Various components of system 100 i.e. server 102 and information
technology (IT) resources 106, 108, 110 and 112 could be
operationally connected over network 104, which may be wired or
wireless. Network 104 may be a public network such as the Internet,
or a private network such as an intranet. It would be appreciated
that the components depicted in FIG. 1 are for the purpose of
illustration only and the actual components (including their
number) may vary depending on the computing architecture deployed
for implementation of the present invention.
[0013] Computer server 102 is a computer or computer application
(machine executable instructions) that provides services to other
computers or computer applications. Computer server 102 may include
a processor 114, a memory 116, and a communication interface 118.
The components of computer server may be coupled together through a
system bus 120. Processor 110 may include any type of processor,
microprocessor, or processing logic that interprets and executes
instructions. Memory 116 may include a random access memory (RAM)

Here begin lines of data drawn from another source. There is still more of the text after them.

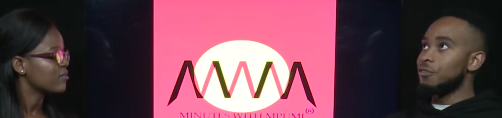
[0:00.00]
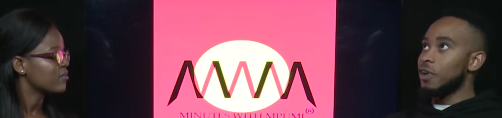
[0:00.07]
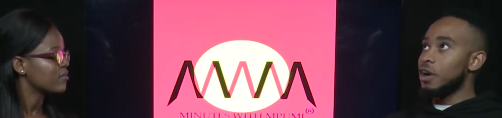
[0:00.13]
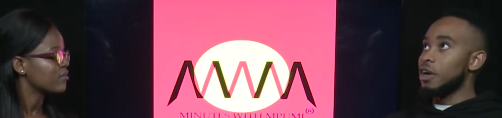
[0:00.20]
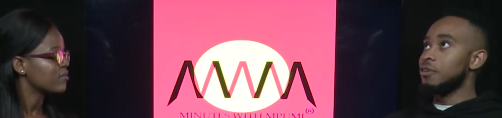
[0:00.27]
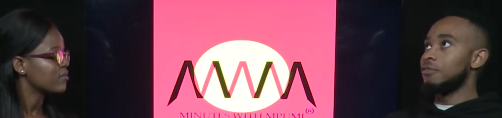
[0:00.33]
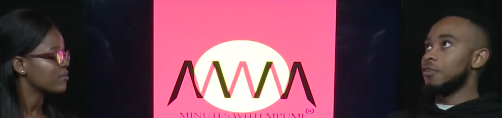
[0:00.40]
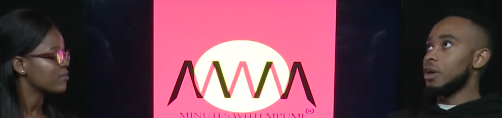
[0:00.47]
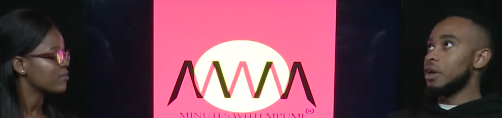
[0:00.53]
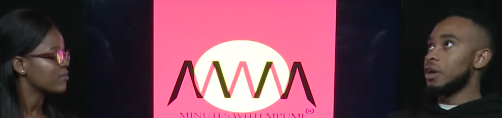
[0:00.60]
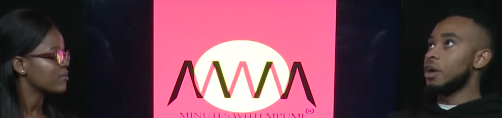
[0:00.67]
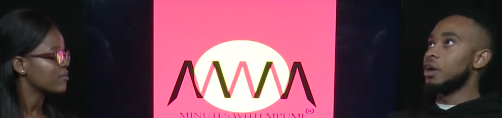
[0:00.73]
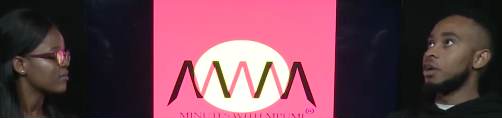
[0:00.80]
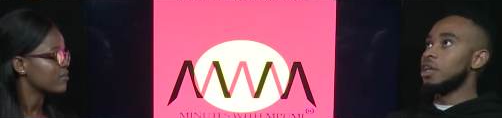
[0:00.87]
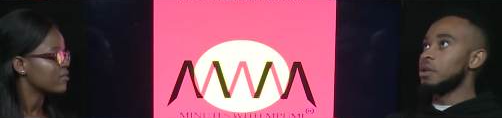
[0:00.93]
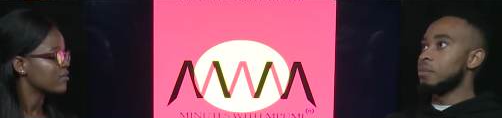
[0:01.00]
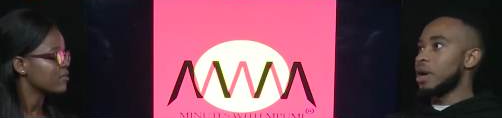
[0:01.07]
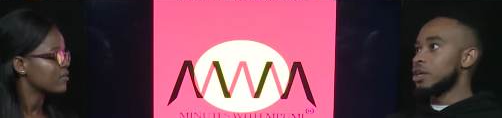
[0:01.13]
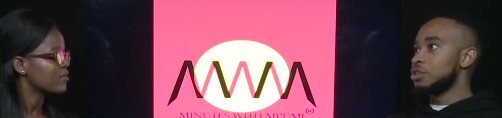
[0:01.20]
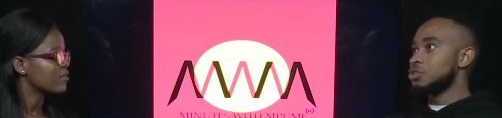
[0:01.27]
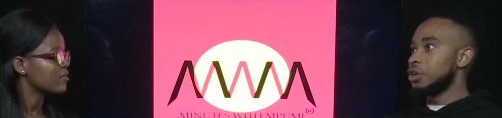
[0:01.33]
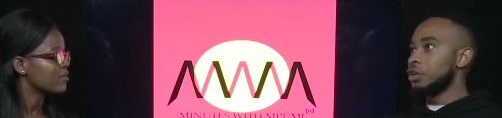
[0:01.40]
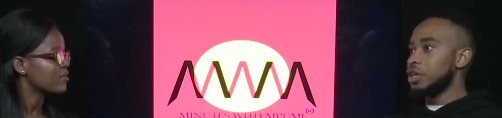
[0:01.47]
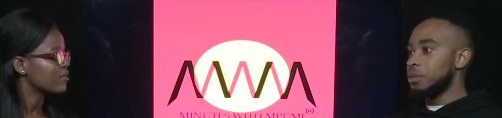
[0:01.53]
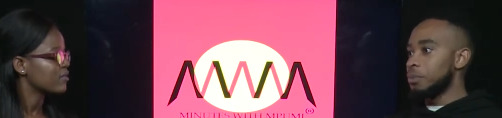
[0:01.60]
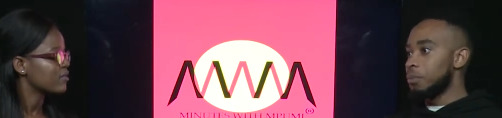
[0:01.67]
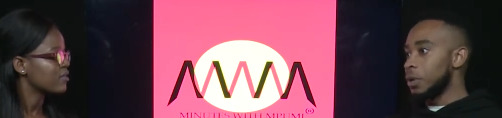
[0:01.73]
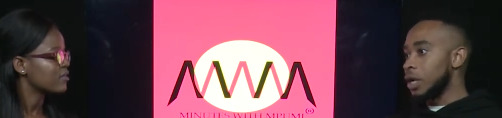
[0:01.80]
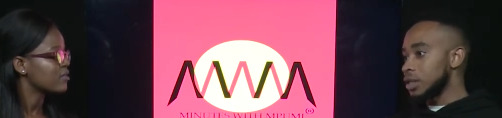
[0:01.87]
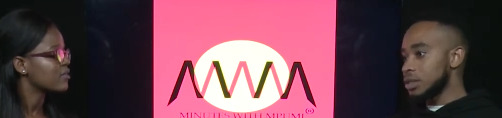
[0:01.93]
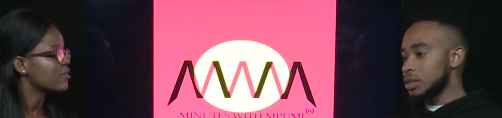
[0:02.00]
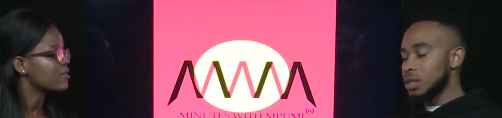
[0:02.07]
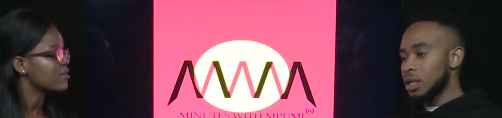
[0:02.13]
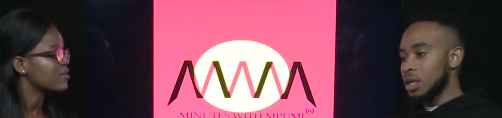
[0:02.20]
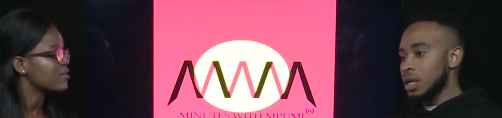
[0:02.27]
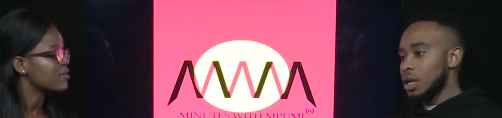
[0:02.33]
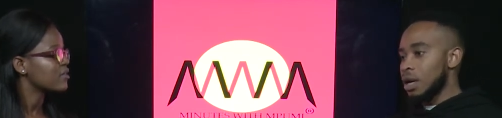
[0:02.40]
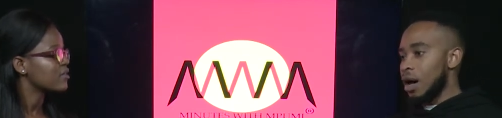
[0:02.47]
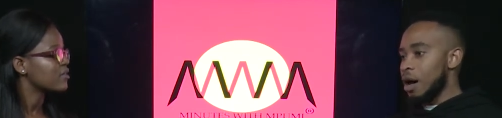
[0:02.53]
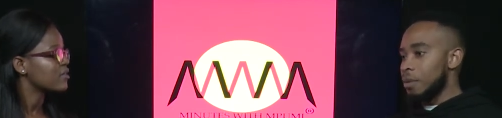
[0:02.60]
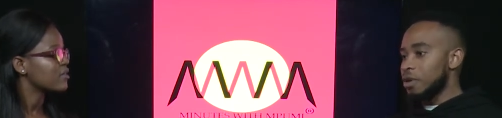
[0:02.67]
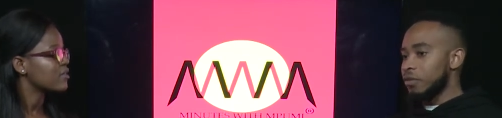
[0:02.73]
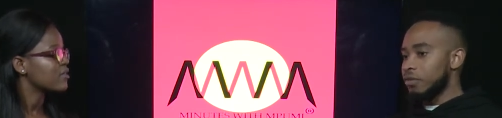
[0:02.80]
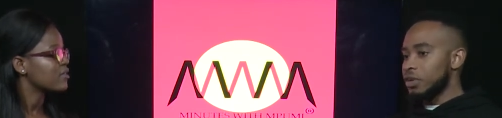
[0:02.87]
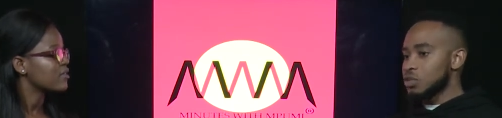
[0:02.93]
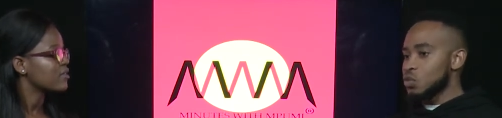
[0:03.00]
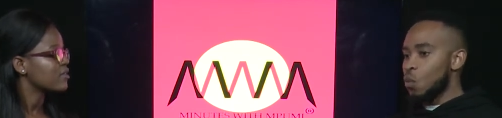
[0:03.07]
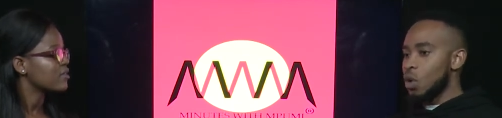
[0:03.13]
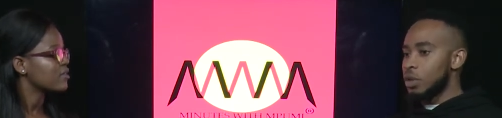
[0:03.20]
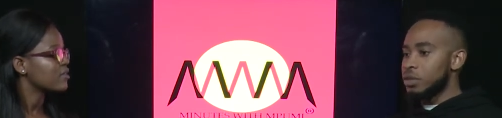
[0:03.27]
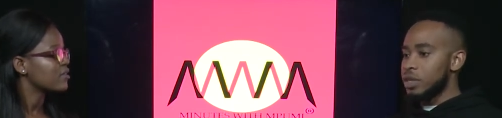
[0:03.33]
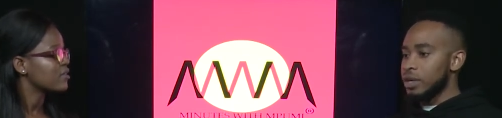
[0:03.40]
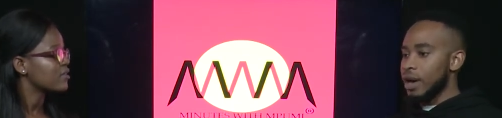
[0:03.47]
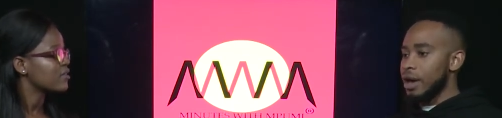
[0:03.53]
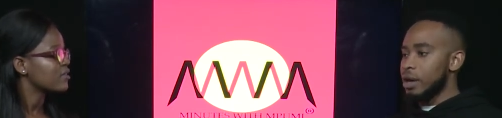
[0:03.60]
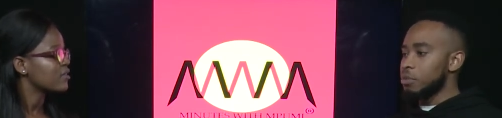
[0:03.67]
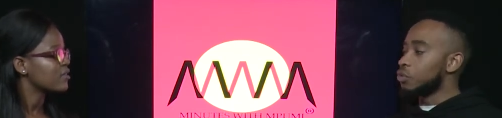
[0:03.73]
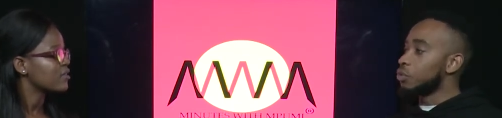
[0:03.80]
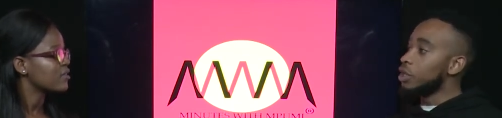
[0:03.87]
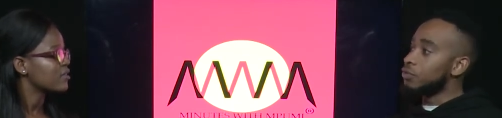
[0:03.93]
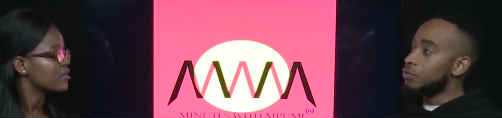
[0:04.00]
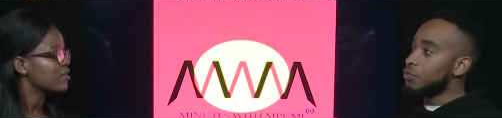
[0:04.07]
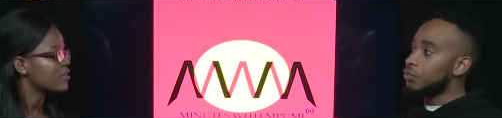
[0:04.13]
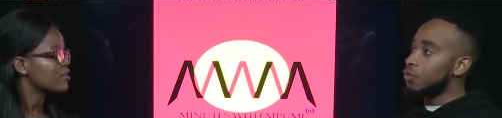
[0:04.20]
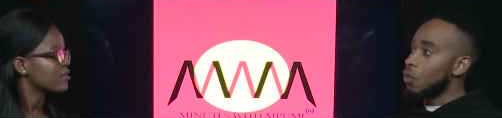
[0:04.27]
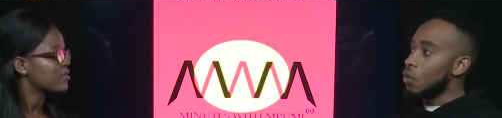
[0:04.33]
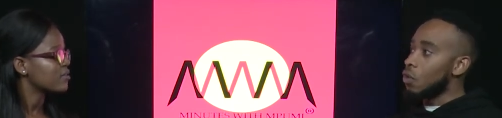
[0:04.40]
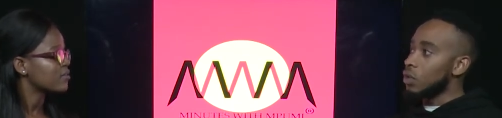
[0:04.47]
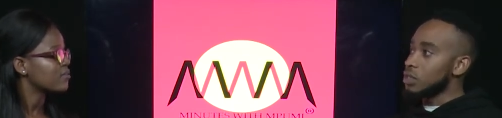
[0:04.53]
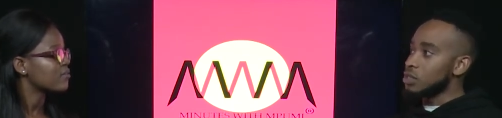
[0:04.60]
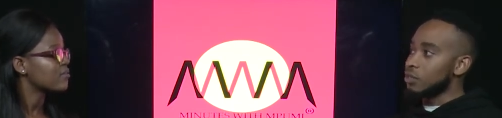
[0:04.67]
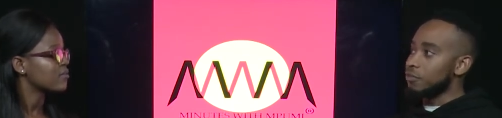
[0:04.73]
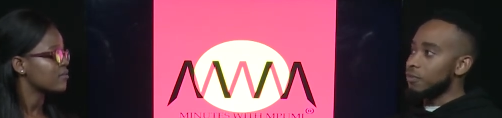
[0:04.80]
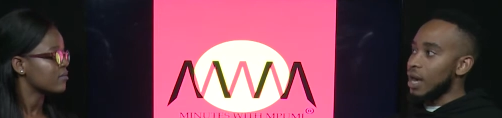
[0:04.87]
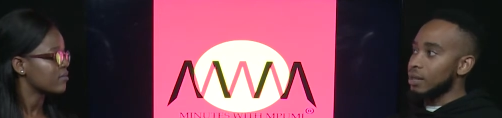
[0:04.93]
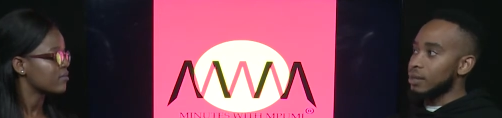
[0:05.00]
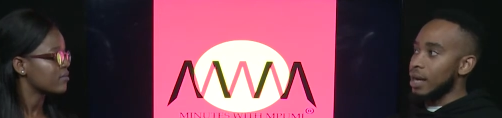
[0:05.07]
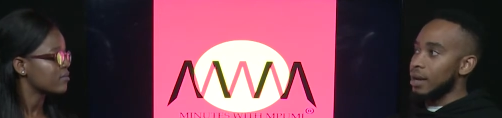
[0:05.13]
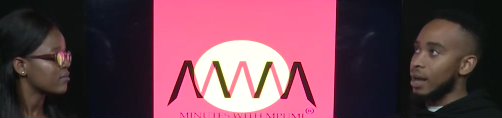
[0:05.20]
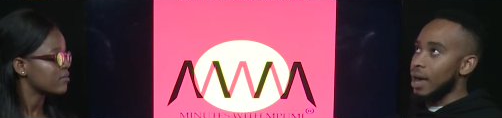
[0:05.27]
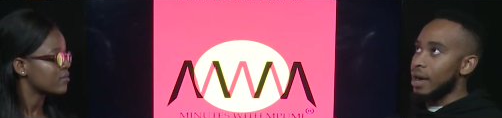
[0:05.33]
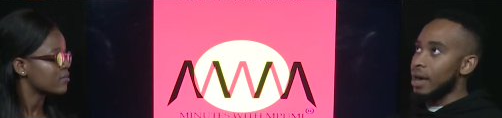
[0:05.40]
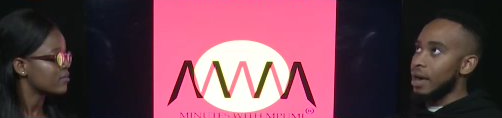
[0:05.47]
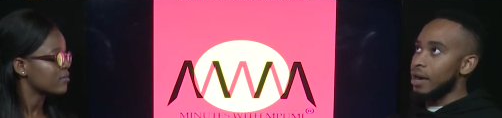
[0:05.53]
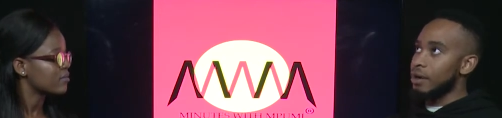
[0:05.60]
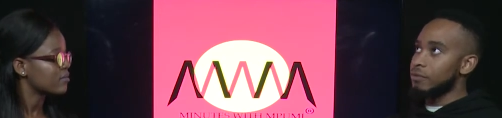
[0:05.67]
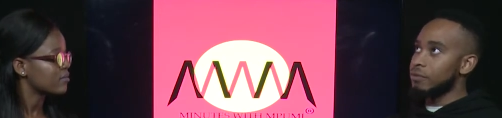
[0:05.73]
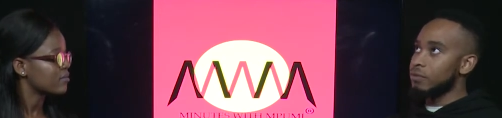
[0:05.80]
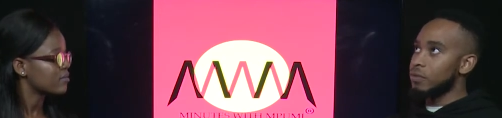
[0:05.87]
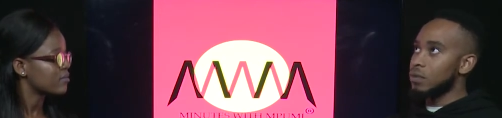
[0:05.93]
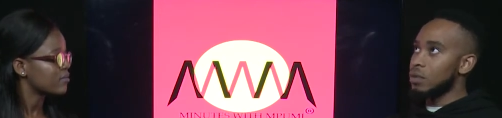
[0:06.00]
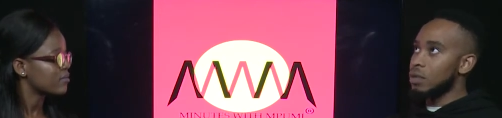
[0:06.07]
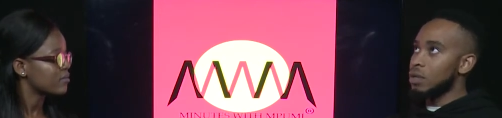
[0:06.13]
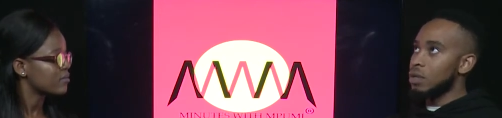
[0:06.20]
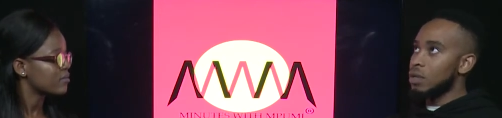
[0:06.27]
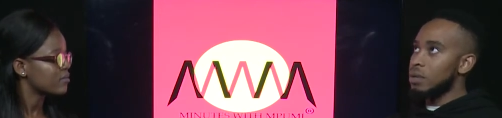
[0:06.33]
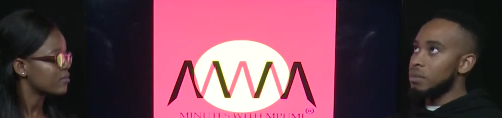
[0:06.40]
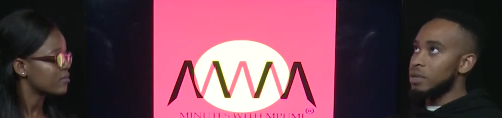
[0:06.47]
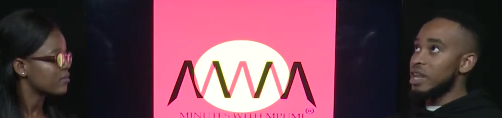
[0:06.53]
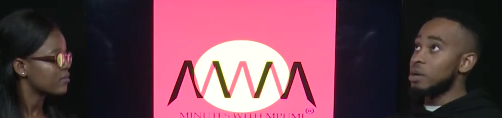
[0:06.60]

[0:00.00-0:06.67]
Speaker 1: very, very early in my journey. But um, if there's one thing I am grateful for, is the fact that I have been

or another type of dynamic storage device that may store
information and instructions non-transitorily for execution by
processor.
[0014] In an implementation, memory 116 includes fault management
module 122. Fault management module 122 monitors an IT resource to
identify a likelihood of occurrence of a fault related to the IT
resource; determines, upon said identification, whether a solution
is available to prevent the occurrence of the fault related to the
IT resource; and if the solution is available, applies the solution
to the IT resource prior to the occurrence of the fault related to
the IT resource. In another implementation, fault management module
122 may be hosted on an IT resource itself such as information
technology (IT) resources 106, 108, 110 and 112 of FIG. 1. Fault
management module 122 can also be integrated with existing
monitoring solutions.
[0015] Communication interface may include any transceiver-like
mechanism that enables computer server 118 to communicate with
other devices and/or systems via a communication link.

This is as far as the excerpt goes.